The 75 students in the four sections of fifth grade chose people from all walks of life – religion, entertainment, sports, the arts, government and more.
The students viewed biographies and chose a person they would like to know more about. The students read a biography and wrote a book report describing the chosen famous person. The report was to include important facts, a brief summary of that person’s life, life accomplishments, a timeline of events, and student reflections. The students explained why they had chosen this person.
Each student created a tri-fold poster board with facts and pictures. They wrote a brief summary of the person’s life, which they memorized and presented to visitors attending the event in the gymnasium at the Kuemper St. Lawrence Center and at the Collison Center at St. Lawrence Church. By improving the presentations, each student came up with costumes to represent their characters. Some students made their costumes at home or at school, others borrowed them from the Carroll Community Theater, and some ordered them online.
Teacher Anna Gingery said of some of the costumes made at school: “It’s amazing what you can create with a sewing machine and a hot glue gun.”
Gingery said of the assignment: “This project meets many standards for literacy classes. Students research information from a variety of sources, and they go through the entire process of drafting, reviewing, peer reviewing, and final work with the teacher. It also involves a lot of computer skills for finding information, finding reliable websites, and word processing in Google Docs. “
Professor Nicole Larsen said: “The students are so nervous at first, but by the time of the real live wax museum they are pros. They were so confident. The students were able to make it their own with additional personal touches. This project assesses many of our oral, written and linguistic standards. Due to the pandemic, this year’s wax museum gave our students something “normal” in an otherwise abnormal year.
Gingery said, “The experience benefits students in many ways. They learn valuable reading, writing and research skills. They worked together, helping each other with ideas for bulletin boards and costumes. In addition, this project took a long time, and children had to be responsible for meeting certain deadlines on certain dates. To be a responsible learner is to be ready for the years to come in your education.

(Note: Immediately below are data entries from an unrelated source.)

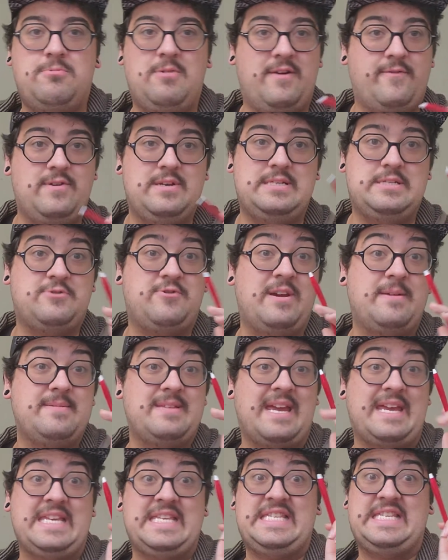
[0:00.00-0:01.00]
whenever he screams
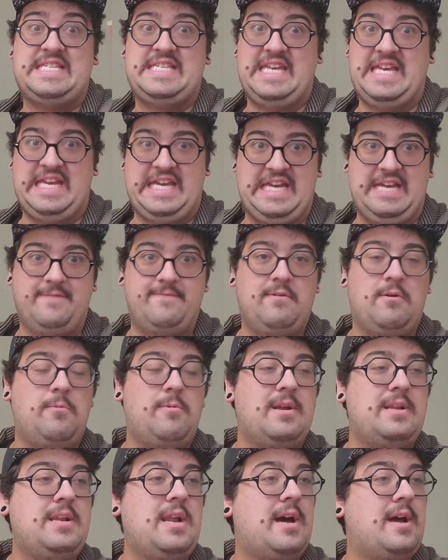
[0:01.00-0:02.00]
like Steve or
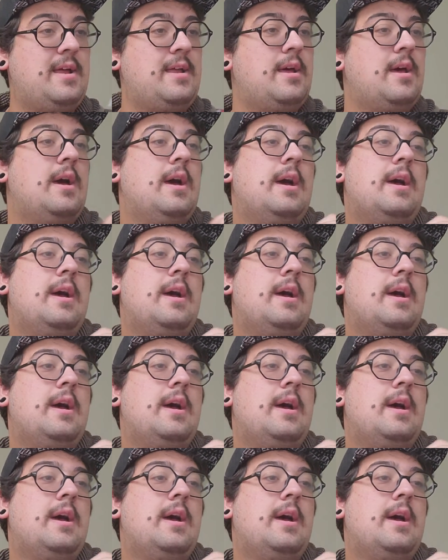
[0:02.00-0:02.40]
whatnot.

Of the students in her class, said Larsen, Madigan Hoyt, who represented Marie Antoinette, loved wearing her big wig, as well as researching and learning about a new person she had never heard of; Carson Wiederin, who portrayed Ronald Reagan, appreciated the different experience of language arts; and Will Behrens, who played the first astronaut on the moon Neil Armstrong, enjoyed learning new things about his subject, then putting it all together with his props and tri-fold poster.